***** MATERIAL FOR THIS TASK

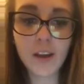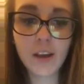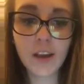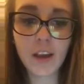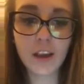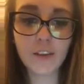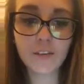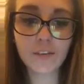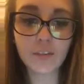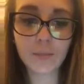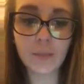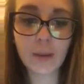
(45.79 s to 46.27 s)

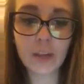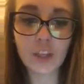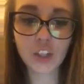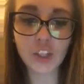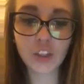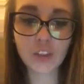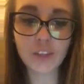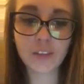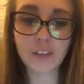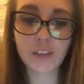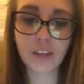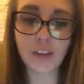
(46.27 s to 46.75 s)

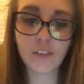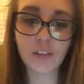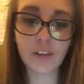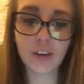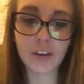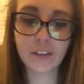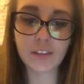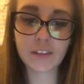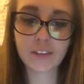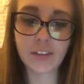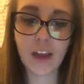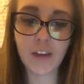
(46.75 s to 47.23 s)
information is given
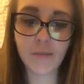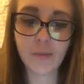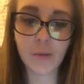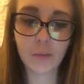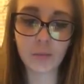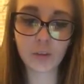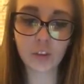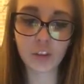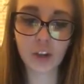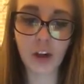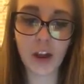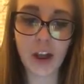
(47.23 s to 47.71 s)
and staff
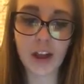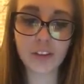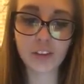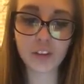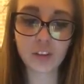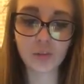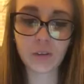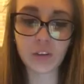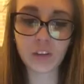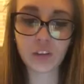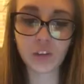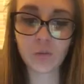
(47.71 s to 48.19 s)
members are asked
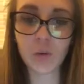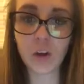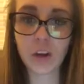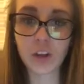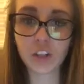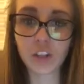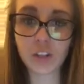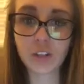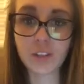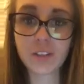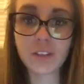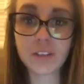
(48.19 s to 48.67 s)
to raise
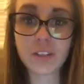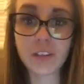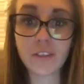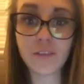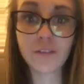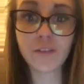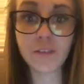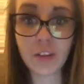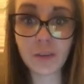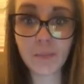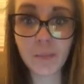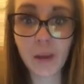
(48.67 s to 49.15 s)
questions to give
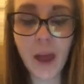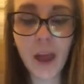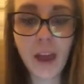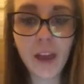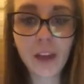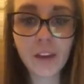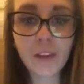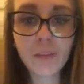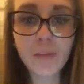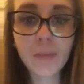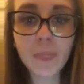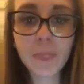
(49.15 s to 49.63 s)

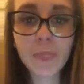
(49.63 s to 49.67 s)
feedback.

**********

▸ **DESCRIPTION OF THE TASK**
Line by line, print the records exactly, leaving the pictures behind.

▸ **ANSWER SECTION**
(45.79 s to 46.27 s)

(46.27 s to 46.75 s)

(46.75 s to 47.23 s)
information is given
(47.23 s to 47.71 s)
and staff
(47.71 s to 48.19 s)
members are asked
(48.19 s to 48.67 s)
to raise
(48.67 s to 49.15 s)
questions to give
(49.15 s to 49.63 s)

(49.63 s to 49.67 s)
feedback.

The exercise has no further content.